Take your time and do things right and it looks like you have lots of research to do.


----------



## sntmods (Jan 7, 2016)

Both 10 gallons tanks have hiding places. The first has room under the cork log and the other is a cocohut that is built into the landscaping, covered in shag moss. The second one that Im currently putting together also has these similar features but no pump and running water. While it may not be as well stocked with plants these are temporary homes as juveniles, which I've stated before in this thread.

I should have mentioned more clearly that the flies were out of stock at the time of original pickup and I just used pinheads as they were something to feed on the first day, FOR ONE MEAL. I've had a thriving supply of flies since day 2 with another developing colony in my possession. And they've been dusted with supplement too. They have been eating well, dont appear to be stressed and are active. =)

If the current lighting isnt sufficient then I can always upgrade, but from my experience, I havent had issues growing moss under such conditions.

Clearly, I can see that I've left out some information and that has alarmed some that have a higher level experience than my own. That's why I'm posting in the beginners section. Some are very passionate about these frogs, I get it, but please leave a little room to understand that I am a beginner with Dart Frogs vs you with knowledge heavier than my own.

While I have appreciated the kind (helpful) tone of several of the posters here, there are others that I cant help but feel that I'm being poked in the chest. I get it, its an internet forum and occasionally someone gets bullied a bit for not meeting a certain high expectation held by oneself. If it makes you feel any better, I just wont post again till I have a well planted and thriving 40 gallon Exo-Terra that matches the setup that took you 5 years to complete. Not a very welcoming attitude.

At the very least, this thread will be archived just like all the others for reading by newbies and the well experienced alike.


----------



## DragonSpirit1185 (Dec 6, 2010)

sntmods said:


> Both 10 gallons tanks have hiding places.
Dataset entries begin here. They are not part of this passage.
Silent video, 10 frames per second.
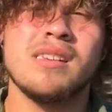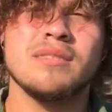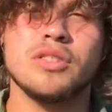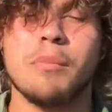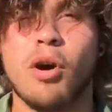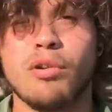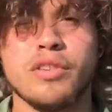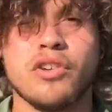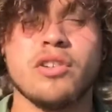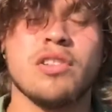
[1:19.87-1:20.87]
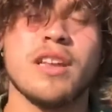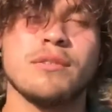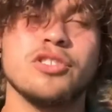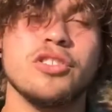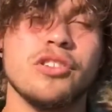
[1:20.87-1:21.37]
The more rhetorical
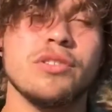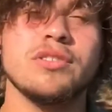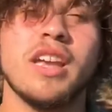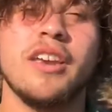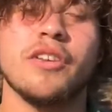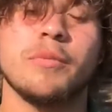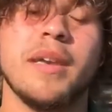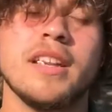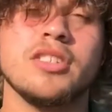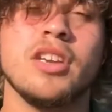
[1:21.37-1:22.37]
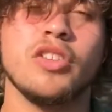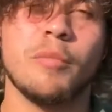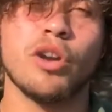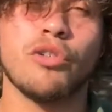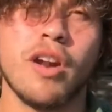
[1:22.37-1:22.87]
language you use in your speech, the
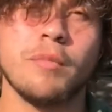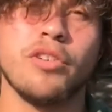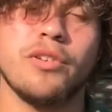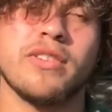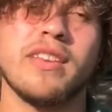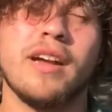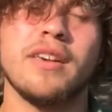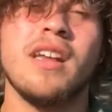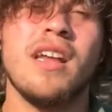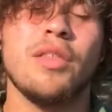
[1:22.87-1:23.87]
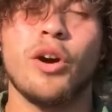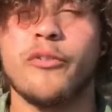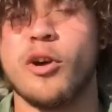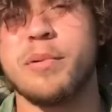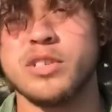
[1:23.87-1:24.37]
more credible you'll sound,
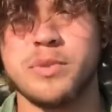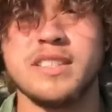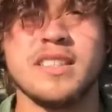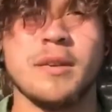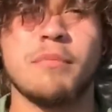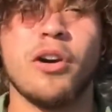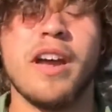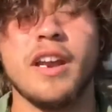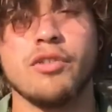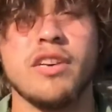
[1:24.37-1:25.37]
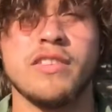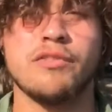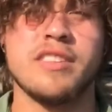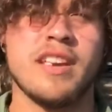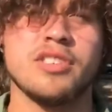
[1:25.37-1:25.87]
therefore persuading them more and increasing
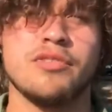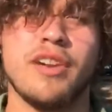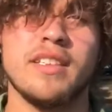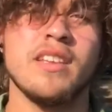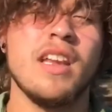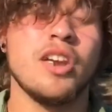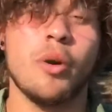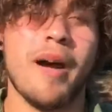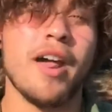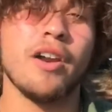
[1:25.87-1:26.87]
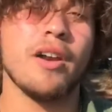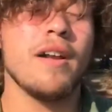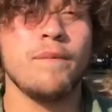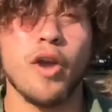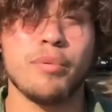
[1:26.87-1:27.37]
retention rates, no matter
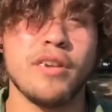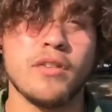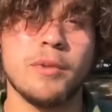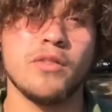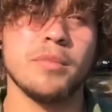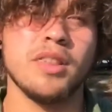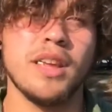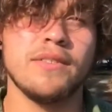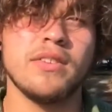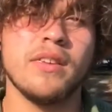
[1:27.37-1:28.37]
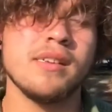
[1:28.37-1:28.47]
their predisposed beliefs.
The first has room under the cork log and the other is a cocohut that is built into the landscaping, covered in shag moss. The second one that Im currently putting together also has these similar features but no pump and running water. While it may not be as well stocked with plants these are temporary homes as juveniles, which I've stated before in this thread.
> 
> I should have mentioned more clearly that the flies were out of stock at the time of original pickup and I just used pinheads as they were something to feed on the first day, FOR ONE MEAL. I've had a thriving supply of flies since day 2 with another developing colony in my possession. And they've been dusted with supplement too. They have been eating well, dont appear to be stressed and are active. =)
> 
> ...


Well you just need to do some more research. I haven't even been studying darts for 10 years but you claim to have done so so in all honesty if this was 10 years in the making you should be just as knowledgeable. 
Unless you mean it was 10 years since you have began to want darts. 
My paludarium has actually been a thought process for those 5 years. Put off mostly to do with life events. 
My tank is just a 40 gallon breeder on it's side that I got from Petco for $40.
It didn't take me 5 years to complete it. It only took me 2 months. 
Though I invested $1,000 or so into my paludarium.
Though you can do a lot with much less. 

Yeah I don't mean for it to sound like I'm poking at you but 10 gallon tanks are meant for adults frogs. It's just too small. Moss serves no purpose. I have maybe a 2 inch strip of moss in my paludarium the rest is all leaf litter. 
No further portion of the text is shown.